» **EXERCISE MATERIAL**

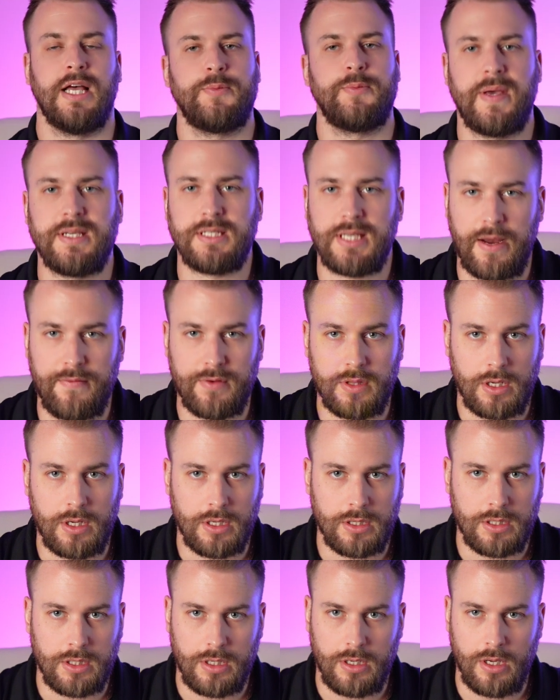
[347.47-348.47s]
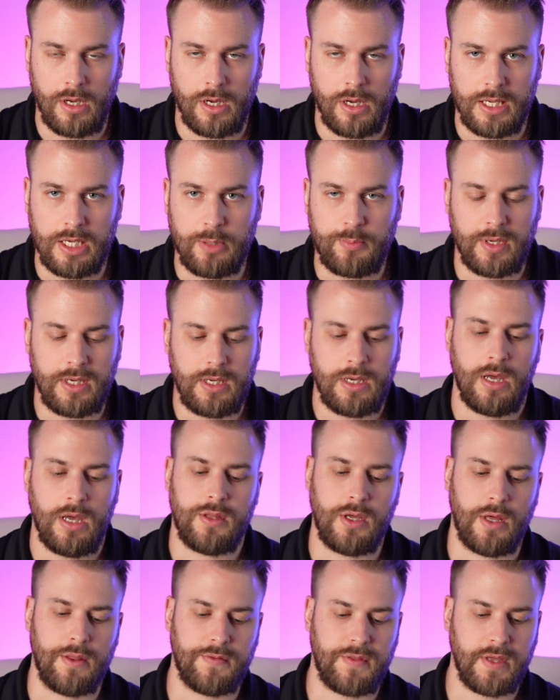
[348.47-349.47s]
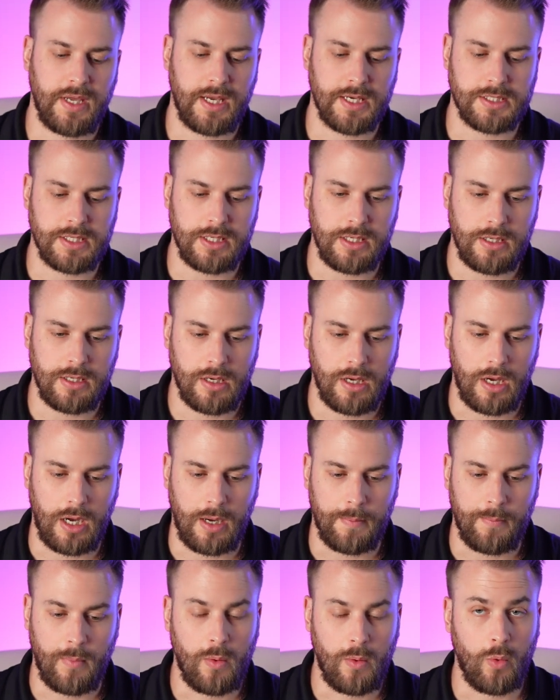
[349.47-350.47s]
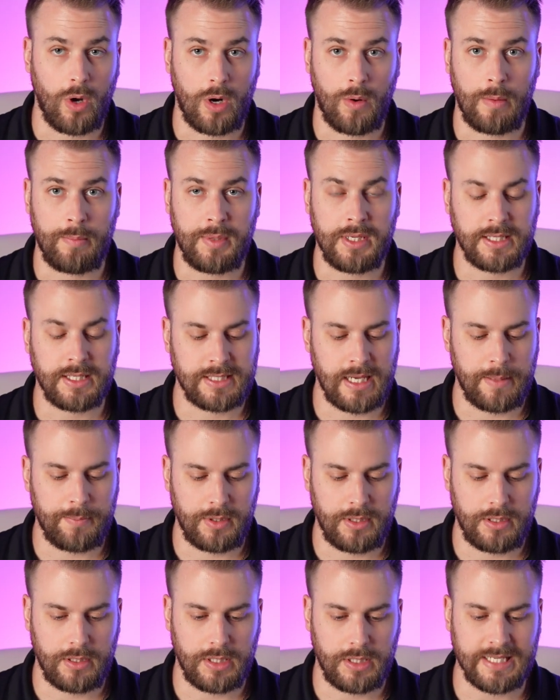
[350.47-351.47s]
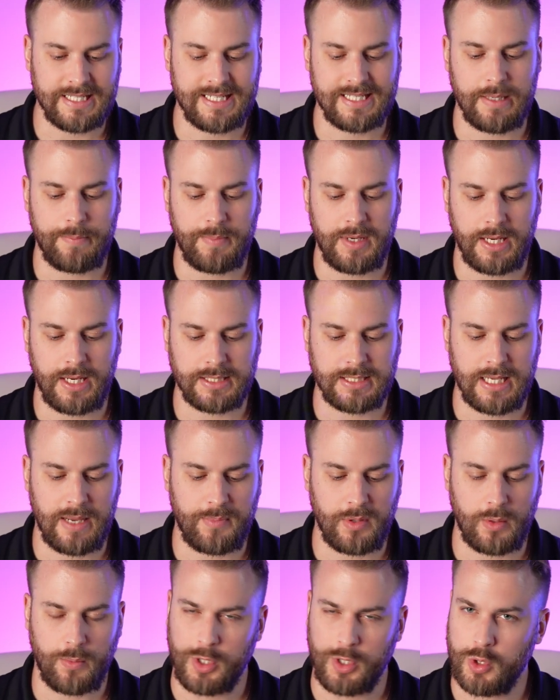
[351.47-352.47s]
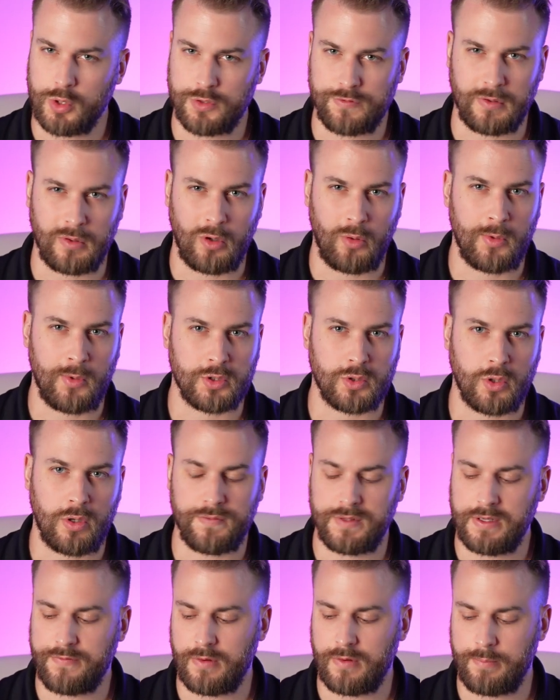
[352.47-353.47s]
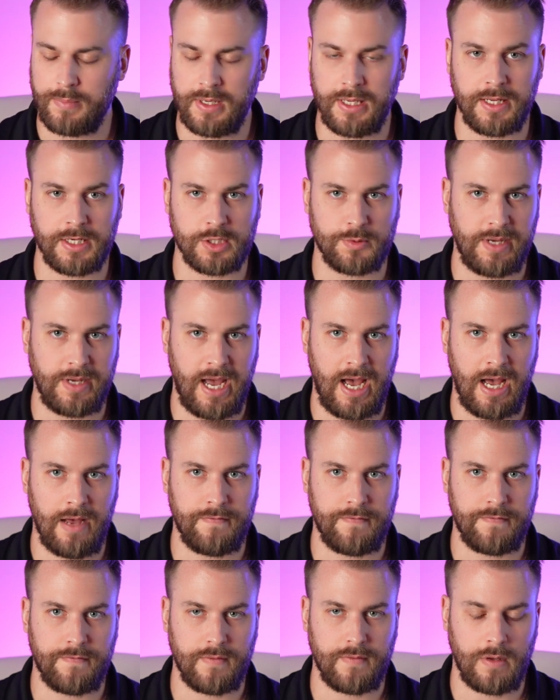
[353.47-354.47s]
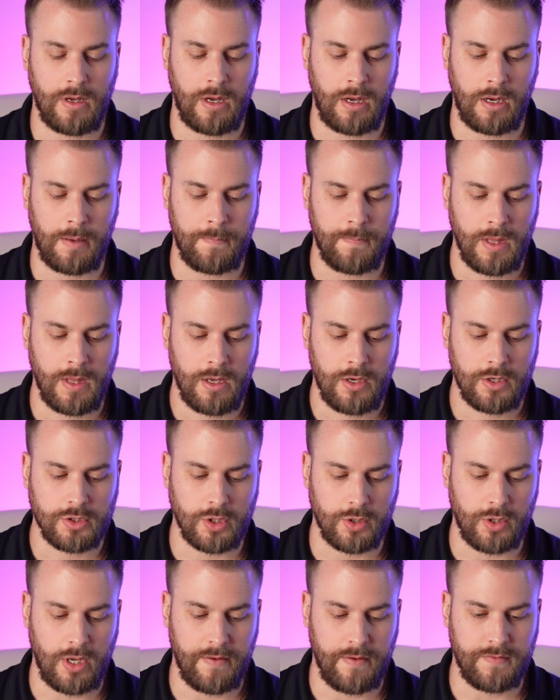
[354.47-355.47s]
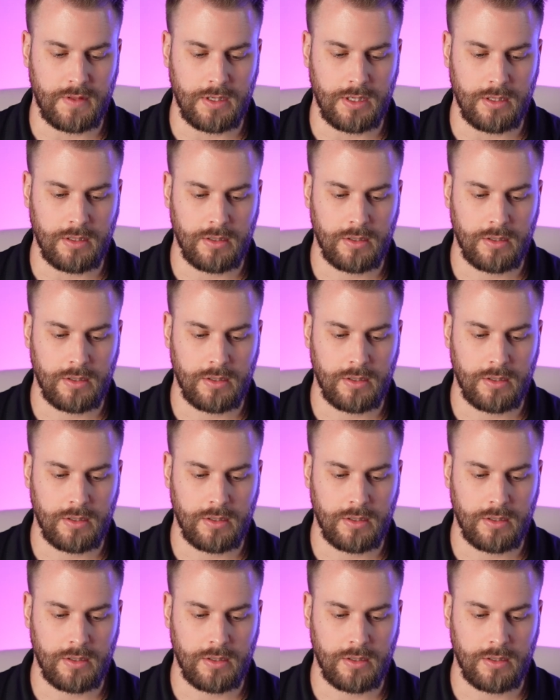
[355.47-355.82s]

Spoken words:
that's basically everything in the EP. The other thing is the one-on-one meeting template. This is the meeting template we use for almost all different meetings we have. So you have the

--

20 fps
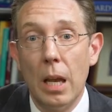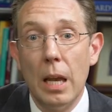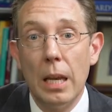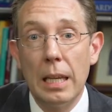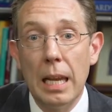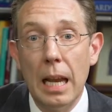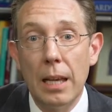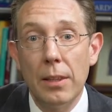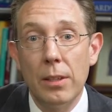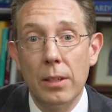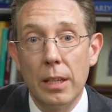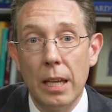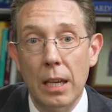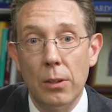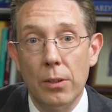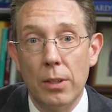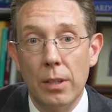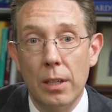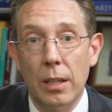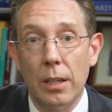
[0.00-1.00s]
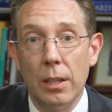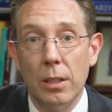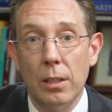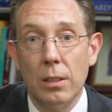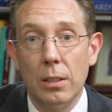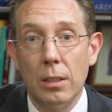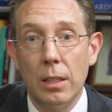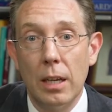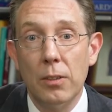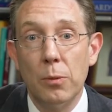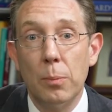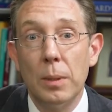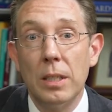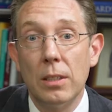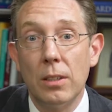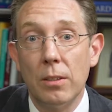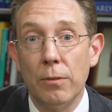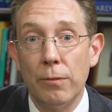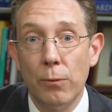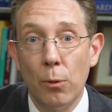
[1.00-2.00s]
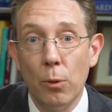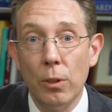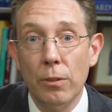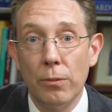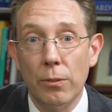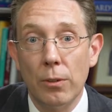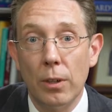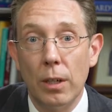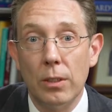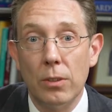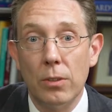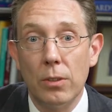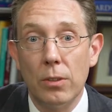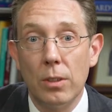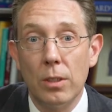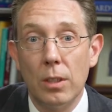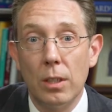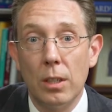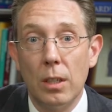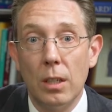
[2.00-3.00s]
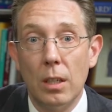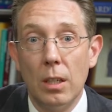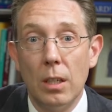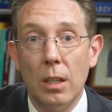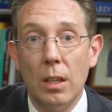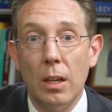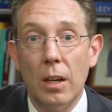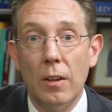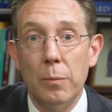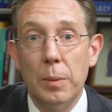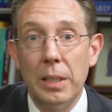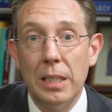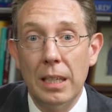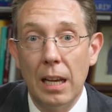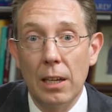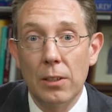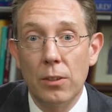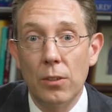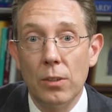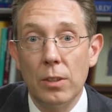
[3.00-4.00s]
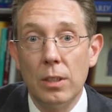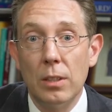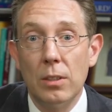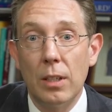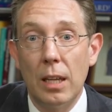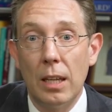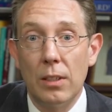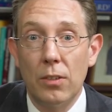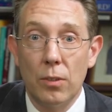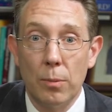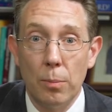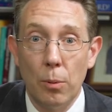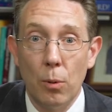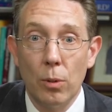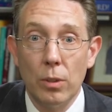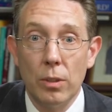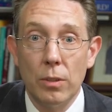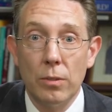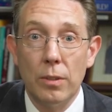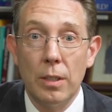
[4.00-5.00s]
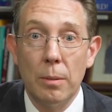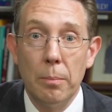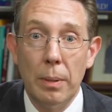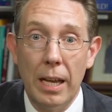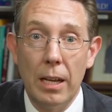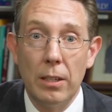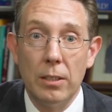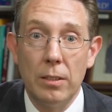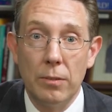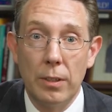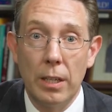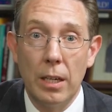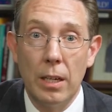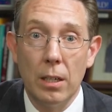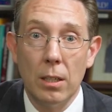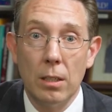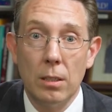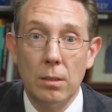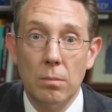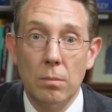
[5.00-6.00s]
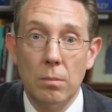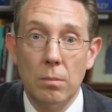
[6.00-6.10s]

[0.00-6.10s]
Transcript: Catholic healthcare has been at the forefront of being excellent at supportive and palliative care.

» **TASK TO COMPLETE**
From the material above, output only the span of lines that starts at the one containing "[347.47-348.47s]" and finishes at the one containing "[355.47-355.82s]", word for word and free of pictures.

» **TASK RESPONSE**
[347.47-348.47s]
[348.47-349.47s]
[349.47-350.47s]
[350.47-351.47s]
[351.47-352.47s]
[352.47-353.47s]
[353.47-354.47s]
[354.47-355.47s]
[355.47-355.82s]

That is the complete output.